Remote work here to stay

As the deadly effects of COVID-19 wax and wane in the United States, employers who shuttered the high-rise offices and sent their employees home to work are calling them back to the office—back to in-person collaboration, office intrigue, traffic jams and dress codes.

But some employees are balking.

Recent studies reveal a significant number of employees have grown accustomed to working remotely—family relationships grew stronger, work hours became flexible, and clocking in meant rolling over in bed, opening the laptop and logging in.

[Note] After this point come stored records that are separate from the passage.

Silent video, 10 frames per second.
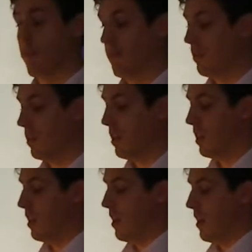Um,
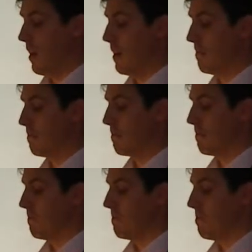
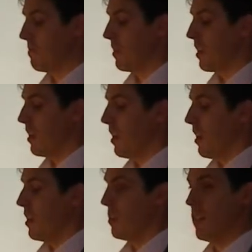
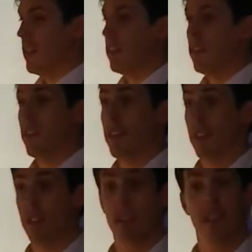since these
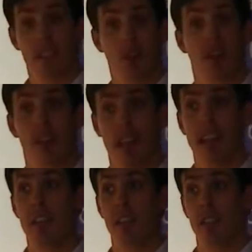organizations, they bite
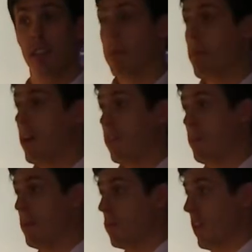off a bit more than they can
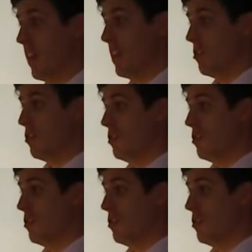chew, then,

A study commissioned by the online collaborative platform Miro indicated 62 percent of parents with children under 18-years-old said their at-home work experience has improved their relationship. Forty-nine percent reported working from home improved their relationship with their spouse/partner (The study did not make the distinction between married and unmarried couples living together.)

And, if given the opportunity to work remotely full-time, 34 percent of those surveyed said they were “very likely” or “somewhat likely” to move to be closer to family and friends. Another third said they’d stay put.

A May 25 Wall Street Journal article details how some major corporations are trying to accommodate new employee demands while keeping an eye on their bottom line. For example, Sabre Corporation, a travel-technology company with its global headquarters in Southlake, Texas, surveyed its employees and managers about workplace options.

The result? The company will trim its use of its four-building campus to one building. About 25 percent of the company’s 7500 employees will return to office, the WSJ reported. The remainder will work remotely full-time or flex their time between the office and home.

How much should either side press to get what they want? What are employers’ responsibilities regarding their employees’ new-found appreciation of the work-from-home life? What is an employee’s obligation to comply with a return-to-the-office demand?

The TEXAN asked three men who have been employers and employees about the office-home work paradigm.

Remote working or telecommuting is nothing new to Norm Miller, a veteran communications leader currently serving with Yellowstone Christian College.

“As one who advocated for and was the first to complete a successful trial of telecommuting at a former job, I enthusiastically extol the benefits of working from home for a variety of reasons,” Miller said. “Money saved in gas, tolls, car maintenance, clothing, and meals are immediate practical and economic benefits that mitigate for the telecommuting employee.”

More significantly, Miller believes working from home “provides the opportunity to increase and enrich a family’s time together.”

Mark Coppenger, managing editor of Kairos and retired professor of Christian philosophy and ethics at The Southern Baptist Theological Seminary, agreed with Miller, to a degree.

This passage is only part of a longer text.